Leserbrief

Generelles Großelternverbot ist zu kurz gegriffen

Bei allem Respekt vor dem professionellen Krisenmanagement der Regierung - die Regeln und Empfehlungen werfen, kaum ausgesprochen, viele Fragen auf.
Besonders die Erklärung, dass Großeltern "keinesfalls" zur Betreuung der Kinder herangezogen werden dürfen, muss in der Realität doch, wie auch der Unterrichtsminister in der ZIB am Mittwochabend formuliert hat, mit "Augenmaß" interpretiert werden:
Was ist, um ein Beispiel zu nennen, mit den vielen erziehenden (teilweise alleinerziehenden) Großeltern, die mit ihrem Enkelkind zusammenwohnen? Müssen sie dieses jetzt vor die Türe setzen? Gibt es da eine Altersgrenze? Viele von ihnen mögen über 65 sein und ja, vielleicht auch eine sogenannte Vorerkrankung haben. Ist nicht zu befürchten, dass sie, weil sie unaufgeregt weiterhin den übernommenen Pflichten nachkommen, vorwurfsvollen Blicken bzw. Kommentaren von Verwandten und Nachbarn ausgesetzt sind?
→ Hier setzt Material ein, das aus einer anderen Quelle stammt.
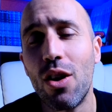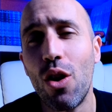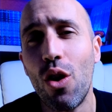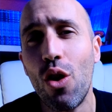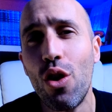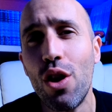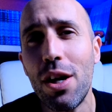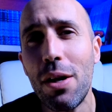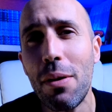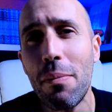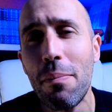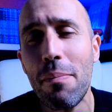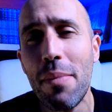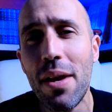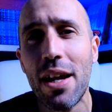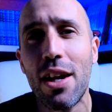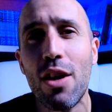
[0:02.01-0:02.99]
Hoy
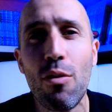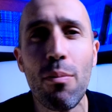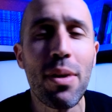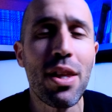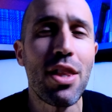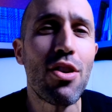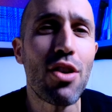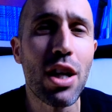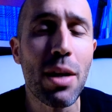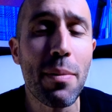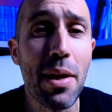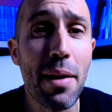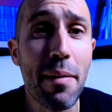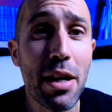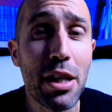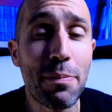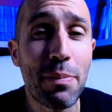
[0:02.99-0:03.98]
viene un vídeo que me
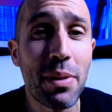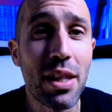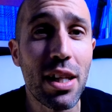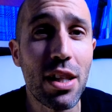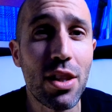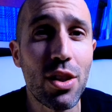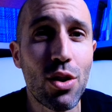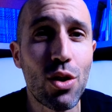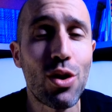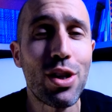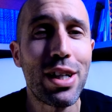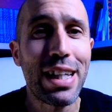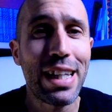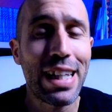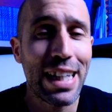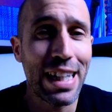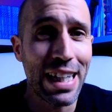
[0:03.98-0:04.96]
lleváis pidiendo
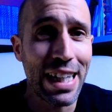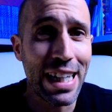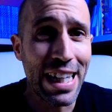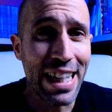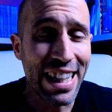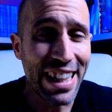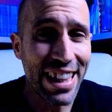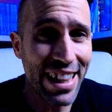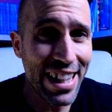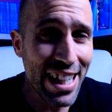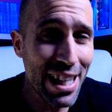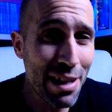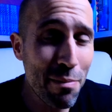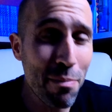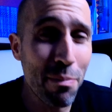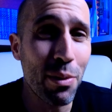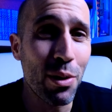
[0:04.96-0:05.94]

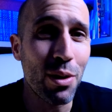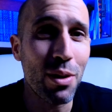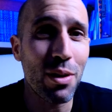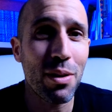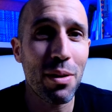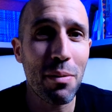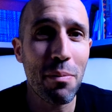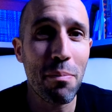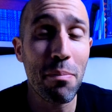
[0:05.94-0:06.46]
tiempo.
Oder jene, die einen wöchentlichen Jour-fix in der Betreuung übernommen haben, ohne den das Familieneinkommen (und die berufliche Zukunftssicherung meist der Mutter) gefährdet wäre? Müssen diese Fixtermine jetzt gestrichen werden, um den Eltern damit noch eine weitere Last aufzubürden?
Ich bin im Alter von 45 Jahren erziehende Großmutter geworden, und kenne andere, die in einer vergleichbaren Situation waren oder sind.